## EXERCISE REQUIREMENTS:
Extract the text of each entry below exactly, leaving every image behind.

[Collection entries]
******************************

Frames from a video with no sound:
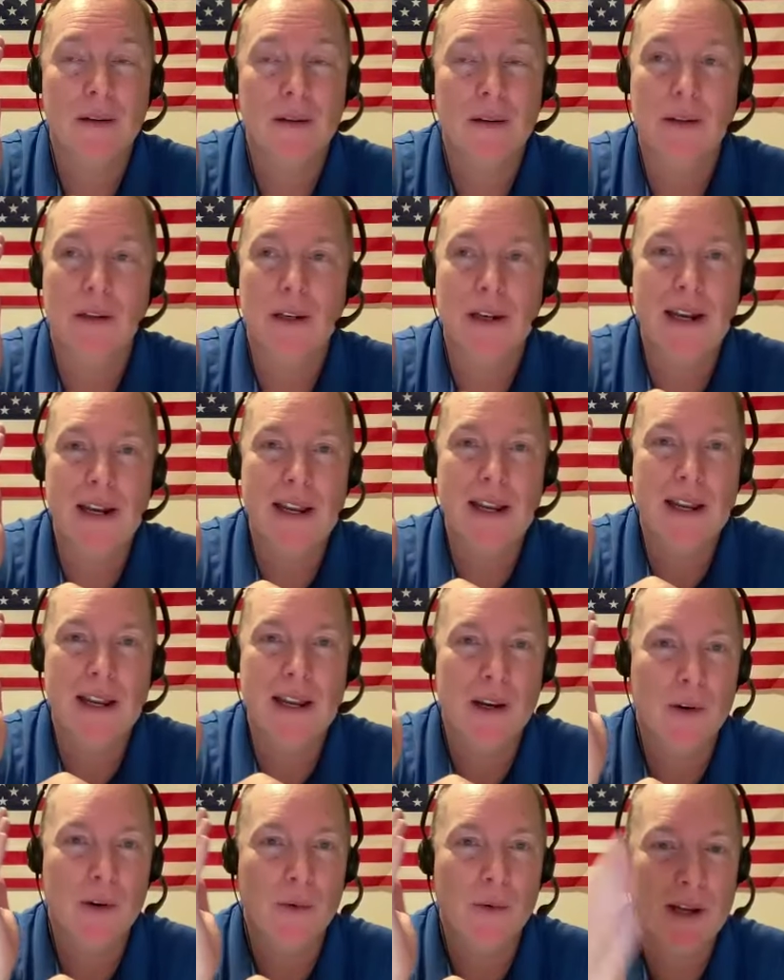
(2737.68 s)

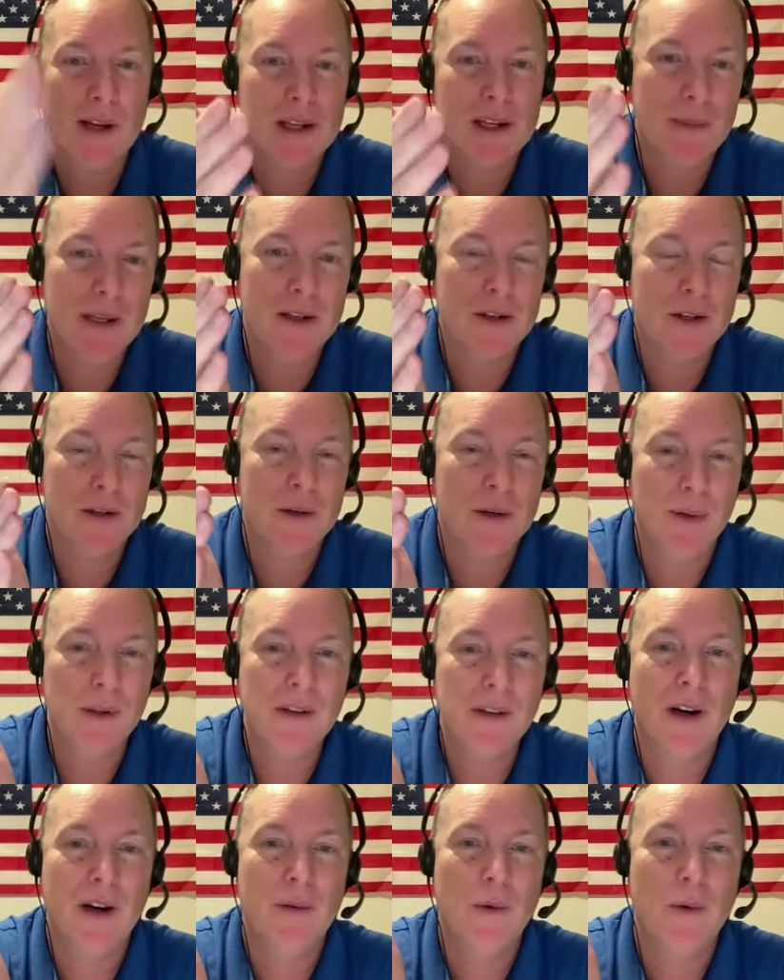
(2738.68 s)
Westminster Boulevard where I
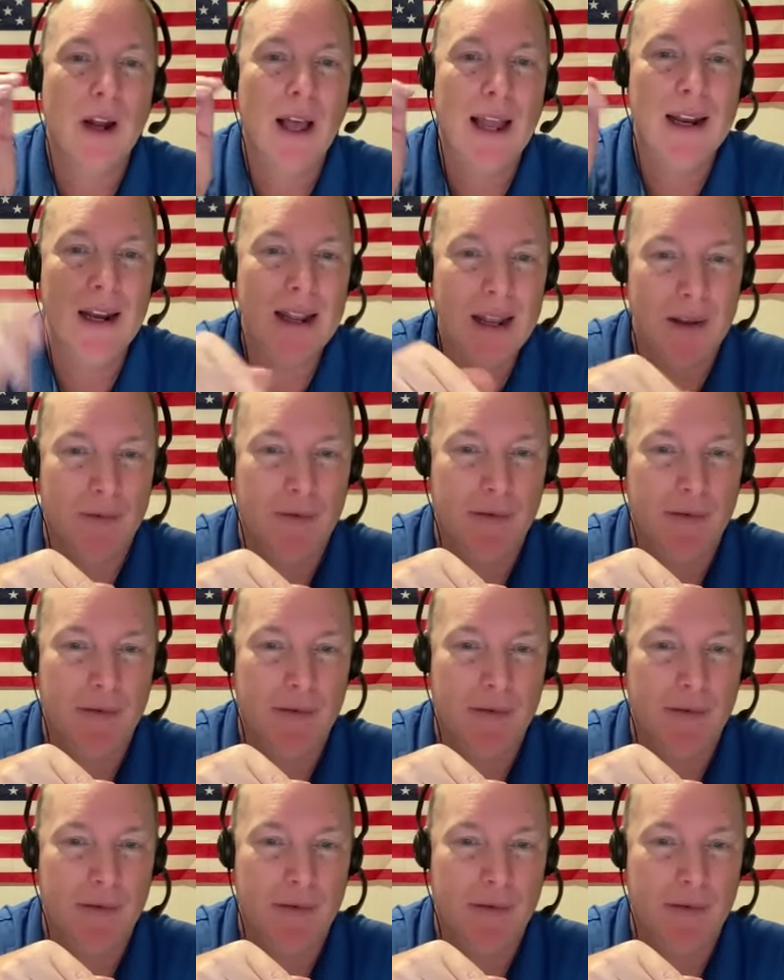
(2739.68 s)
lived.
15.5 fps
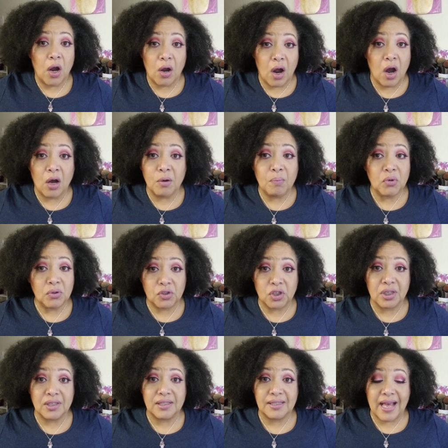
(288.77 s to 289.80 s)
all
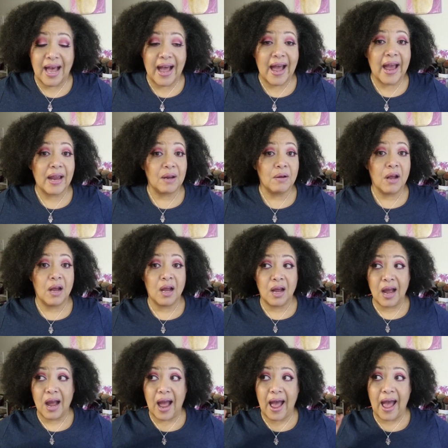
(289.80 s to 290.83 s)
bullshit aside,
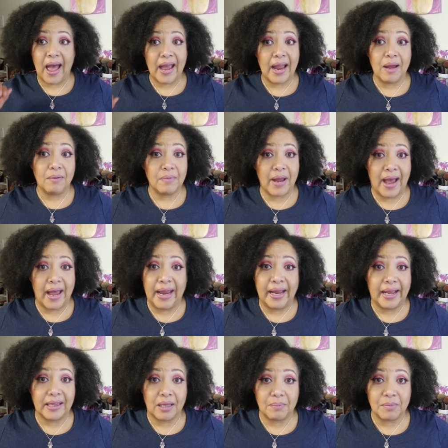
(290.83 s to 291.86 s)
I am I ain't
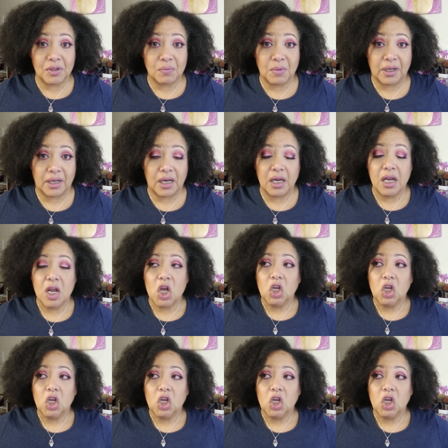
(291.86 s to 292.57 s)
got that much money.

******************************

## TASK RESULT:
Frames from a video with no sound:
(2737.68 s)

(2738.68 s)
Westminster Boulevard where I
(2739.68 s)
lived.
15.5 fps
(288.77 s to 289.80 s)
all
(289.80 s to 290.83 s)
bullshit aside,
(290.83 s to 291.86 s)
I am I ain't
(291.86 s to 292.57 s)
got that much money.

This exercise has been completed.